## [Problem description]
Exactly the lines from the line that has "[8:01.91-8:02.91]" through the final line below are to be retyped, and the pictures are not.

## [Data shown]
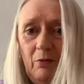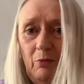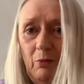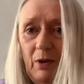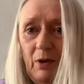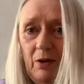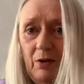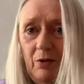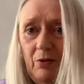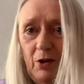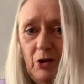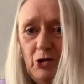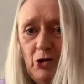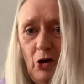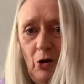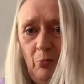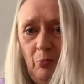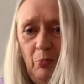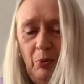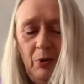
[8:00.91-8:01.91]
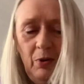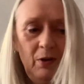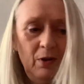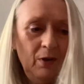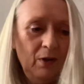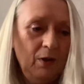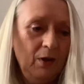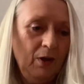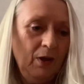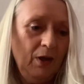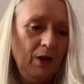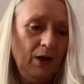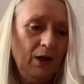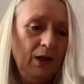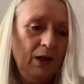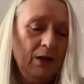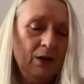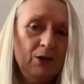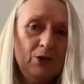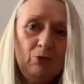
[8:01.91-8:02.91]
with a job
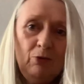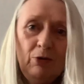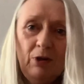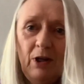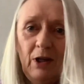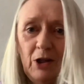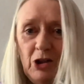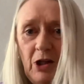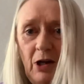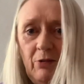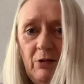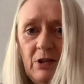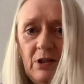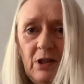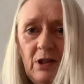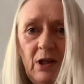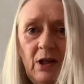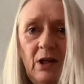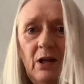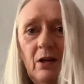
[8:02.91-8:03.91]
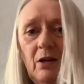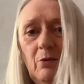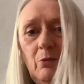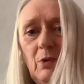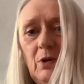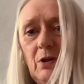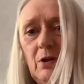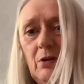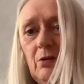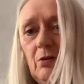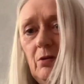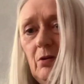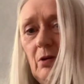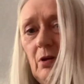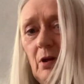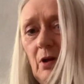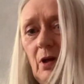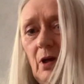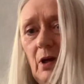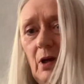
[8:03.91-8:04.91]
and running a charity with
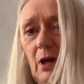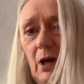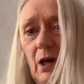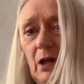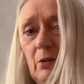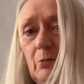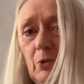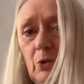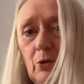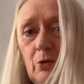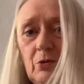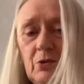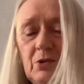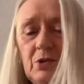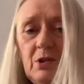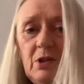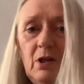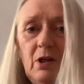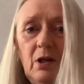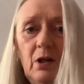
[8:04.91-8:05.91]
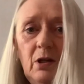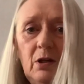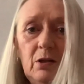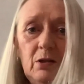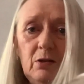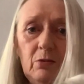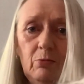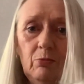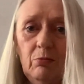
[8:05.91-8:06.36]
animals and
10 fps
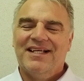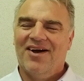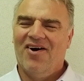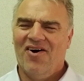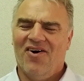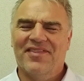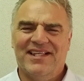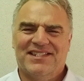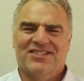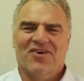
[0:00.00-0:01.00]
Oh,
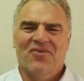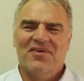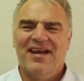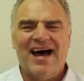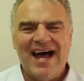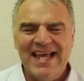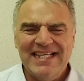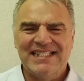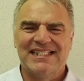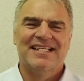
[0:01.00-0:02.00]
that's so
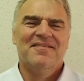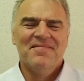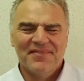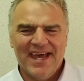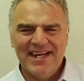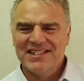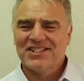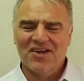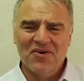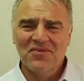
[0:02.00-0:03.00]
nice. That is
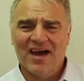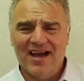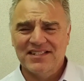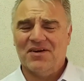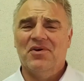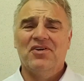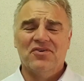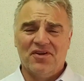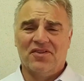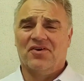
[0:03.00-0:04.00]
so nice. I want to do
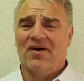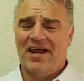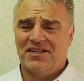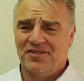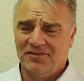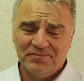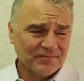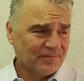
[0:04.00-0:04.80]
another gratitude.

## [Task solution]
[8:01.91-8:02.91]
with a job
[8:02.91-8:03.91]
[8:03.91-8:04.91]
and running a charity with
[8:04.91-8:05.91]
[8:05.91-8:06.36]
animals and
10 fps
[0:00.00-0:01.00]
Oh,
[0:01.00-0:02.00]
that's so
[0:02.00-0:03.00]
nice. That is
[0:03.00-0:04.00]
so nice. I want to do
[0:04.00-0:04.80]
another gratitude.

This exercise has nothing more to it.